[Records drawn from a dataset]
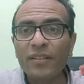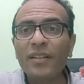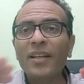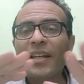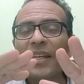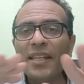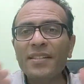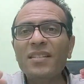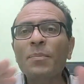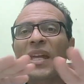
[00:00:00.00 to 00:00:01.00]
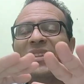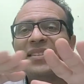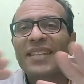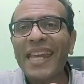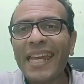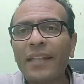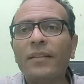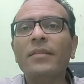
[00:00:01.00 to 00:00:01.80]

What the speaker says: is maintained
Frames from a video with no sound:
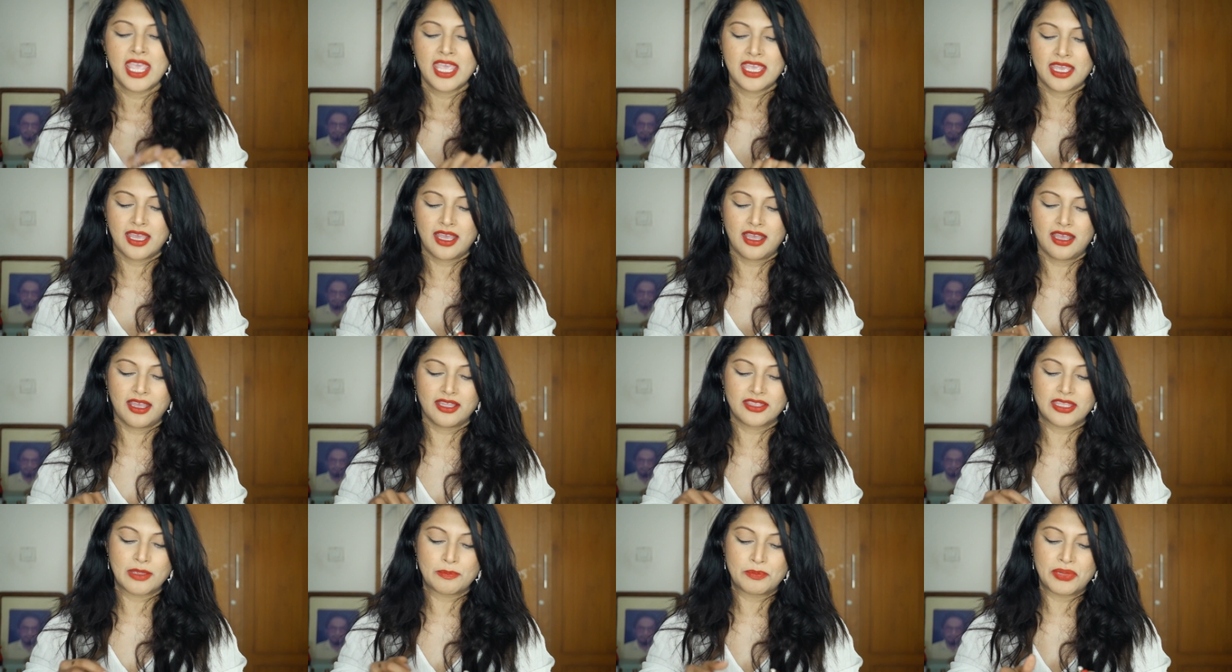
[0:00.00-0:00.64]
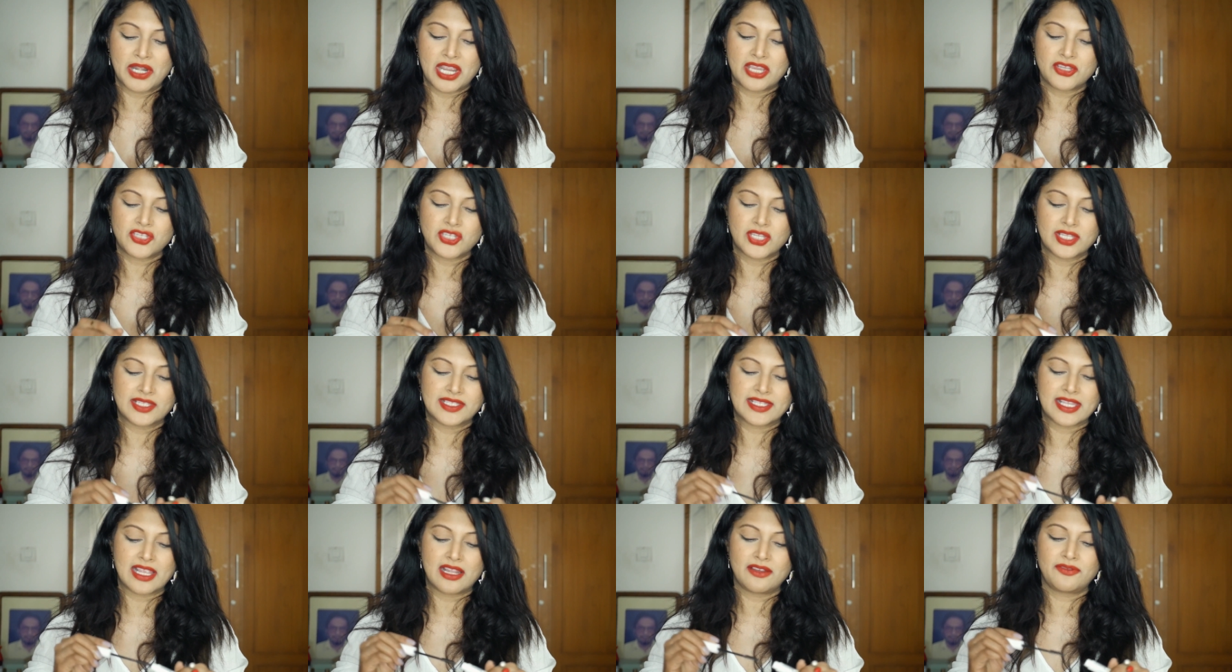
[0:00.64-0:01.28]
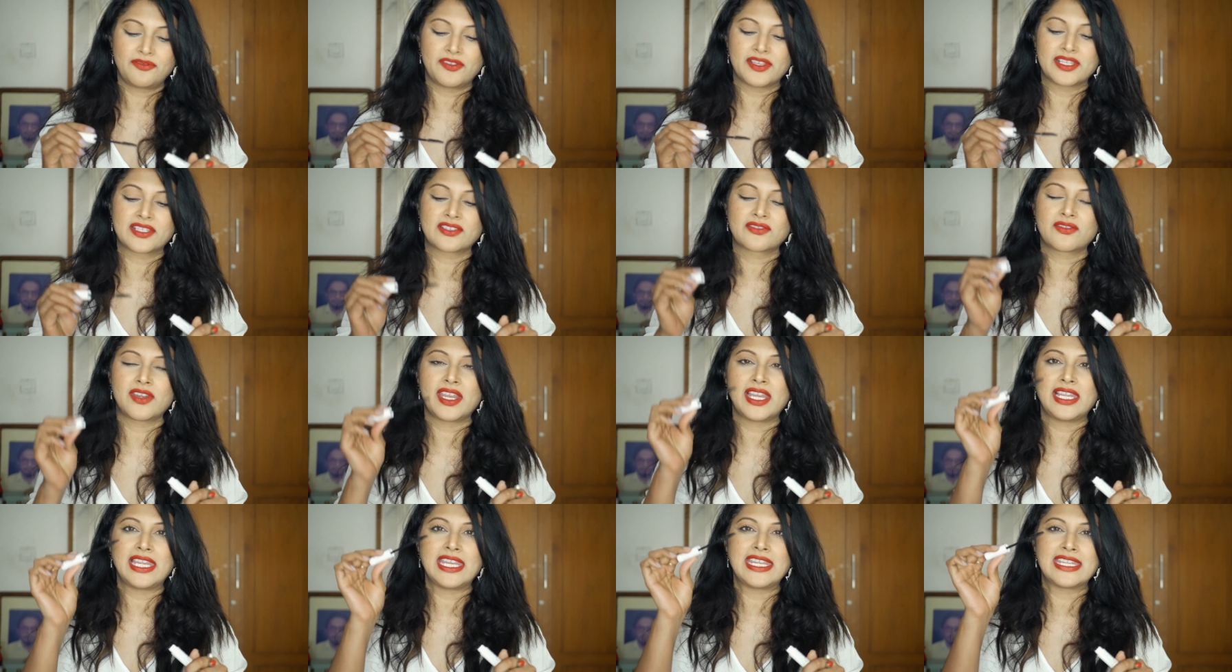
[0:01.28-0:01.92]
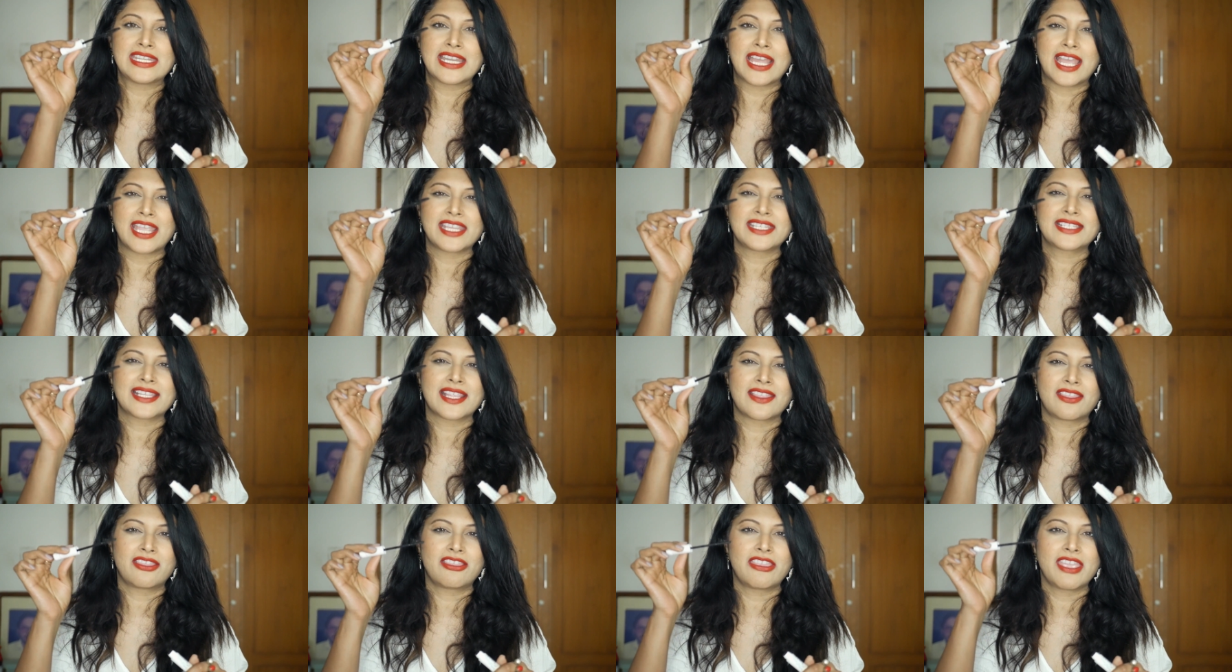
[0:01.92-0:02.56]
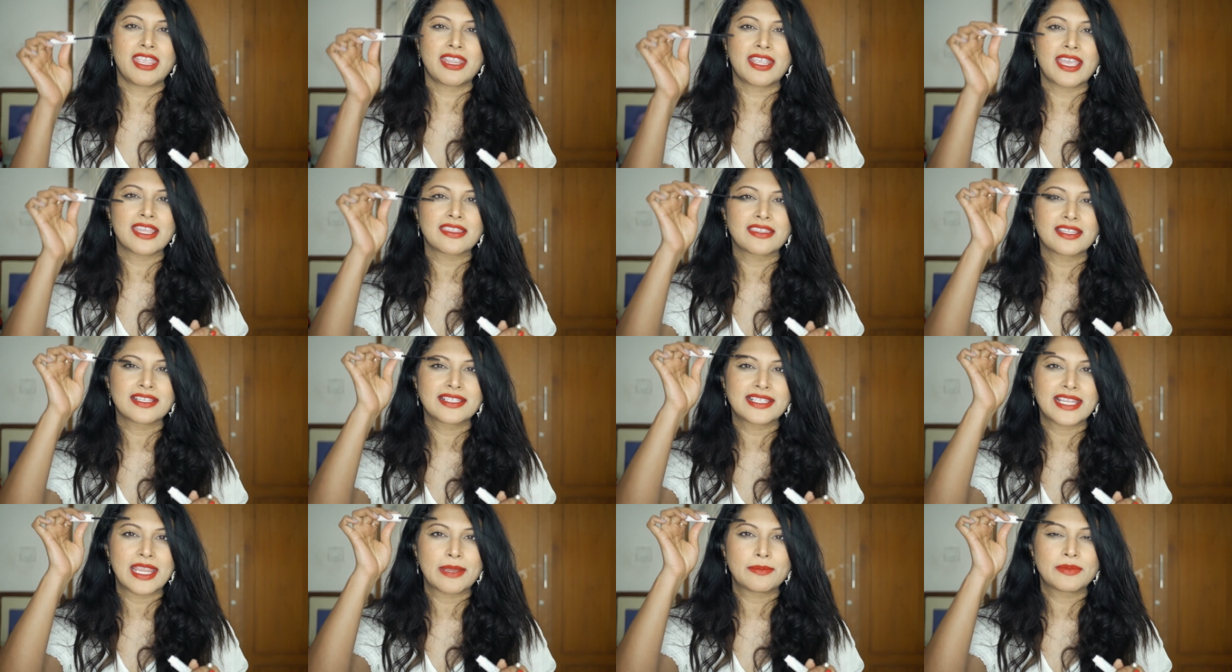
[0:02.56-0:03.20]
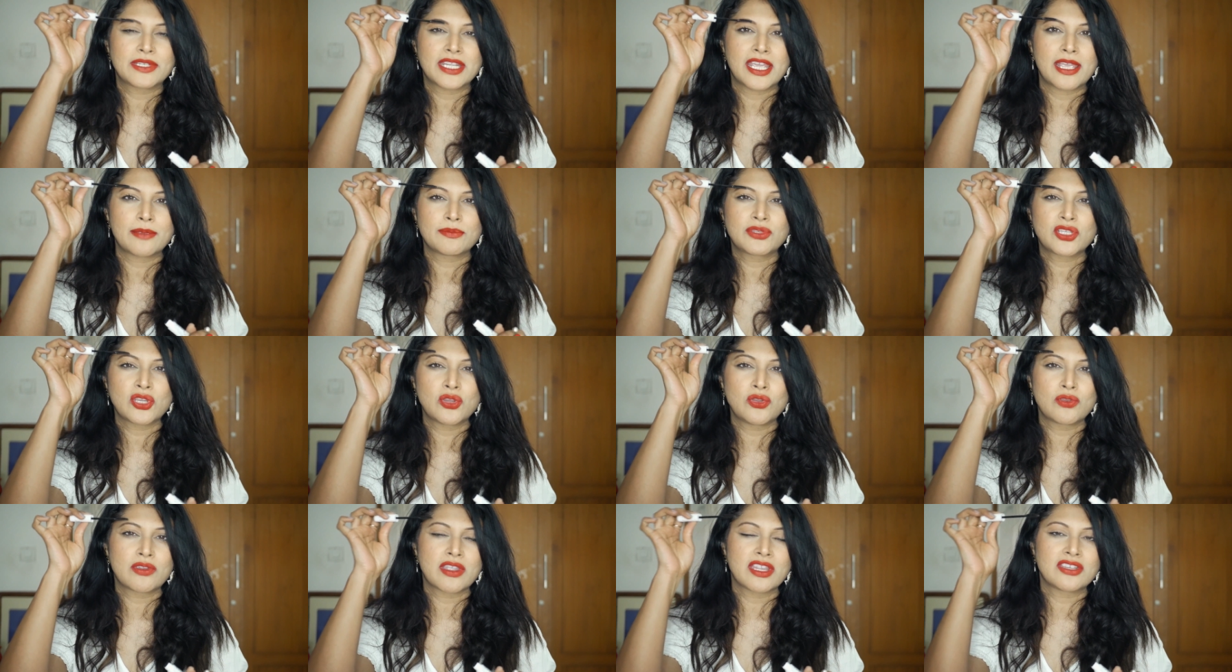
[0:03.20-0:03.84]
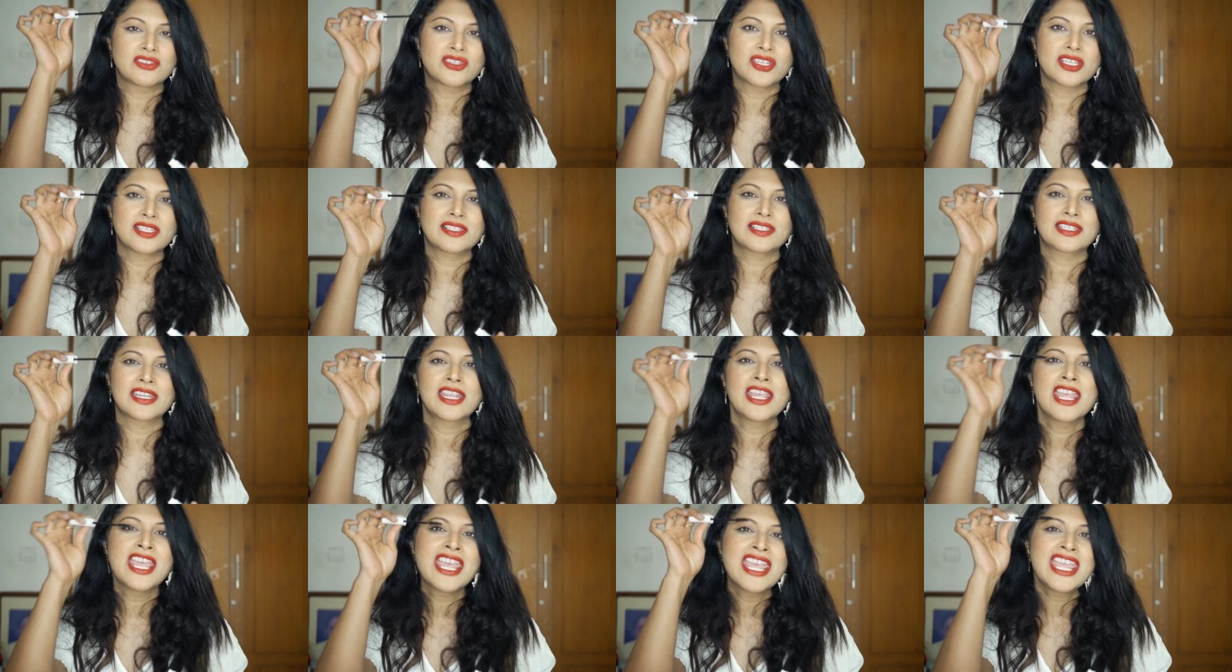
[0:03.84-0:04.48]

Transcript: The brush itself is really nice and thick at the same time, so you can just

- [What is expected] Output a verbatim copy of the lines from the line containing "[0:02.56-0:03.20]" through the end of the data, both included, without any images.

- [Answer section]
[0:02.56-0:03.20]
[0:03.20-0:03.84]
[0:03.84-0:04.48]

Transcript: The brush itself is really nice and thick at the same time, so you can just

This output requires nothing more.